Carbohydrate Processing of Thyrotropin Differs from that of Free α-Subunit and Total Glycoproteins in Microsomal Subfractions of Mouse Pituitary Tumor

Abstract

The structures of high mannose (Man) oligosaccharide units of TSH, free .alpha.-subunit, and non-TSH-related total glycoproteins (TP) within microsomal subfractions of mouse thyrotropic tumor were determined. Tumor minces were incubated with D-[2-3H]Man, homogenized, and subfractionated into rough endoplasmic reticulum (RER), as well as proximal and distal smooth endoplasmic reticulum/Golgi apparatus.
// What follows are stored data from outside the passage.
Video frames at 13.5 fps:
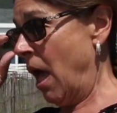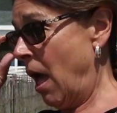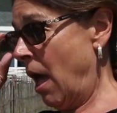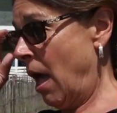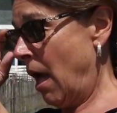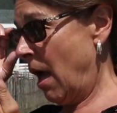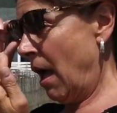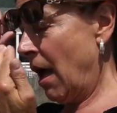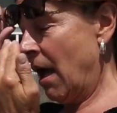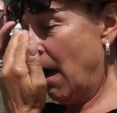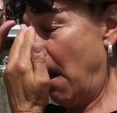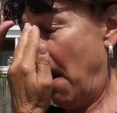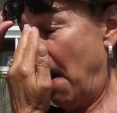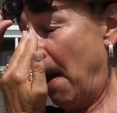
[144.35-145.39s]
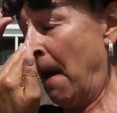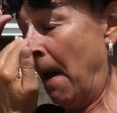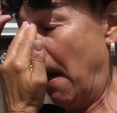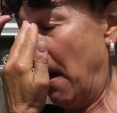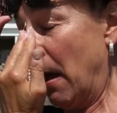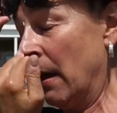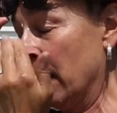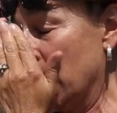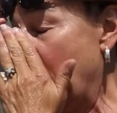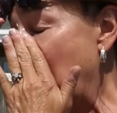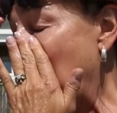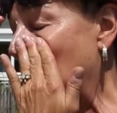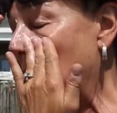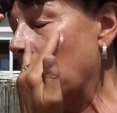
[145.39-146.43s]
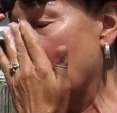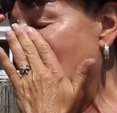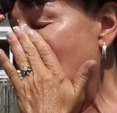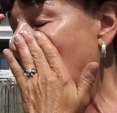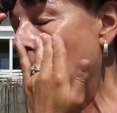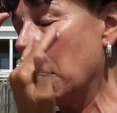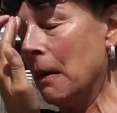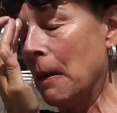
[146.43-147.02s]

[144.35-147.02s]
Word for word: have sunscreen dispensers available at our fingertips at all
TSH subunits and TP were precipitated from these fractions, and high Man units released by endoglycosidase H were analyzed by paper chromatography. Glc3Man9GlcNAc2 (Glc = glucose; GlcNAc = N-acetylglucosamine) was not detected in TSH subunit precursors in any fraction, but was detected in TP. Glc1Man9GlcNAc2 accumulated in TSH with chase, but only small amounts were detected in free .alpha.-subunit and TP. Trimming of Man9GlcNAc2 to Man8GlcNAc2 began in RER before 1 h for all species, but the rate of Man trimming was rapid for free .alpha.-subunit, moderate for TSH and slow for TP. Man8GlcNAc2 was a rate-limiting step in processing for all species in the RER. Man5GlcNAc2 was a 2nd major rate-limiting step in processing of free .alpha.-subunits only and accumulated in distal smooth endoplasmic reticulum/Golgi apparatus. Other studies in progress suggest that a function of the thyrotroph is to modulate the structure of TSH oligosaccharide units during biosynthesis to achieve mature hormone with physiologically appropriate metabolic clearance and intrinsic biological activity. The qualitative nature and kinetics of processing differ for oligosaccharide units of TSH, free .alpha.-subunit and TP within the microsomes.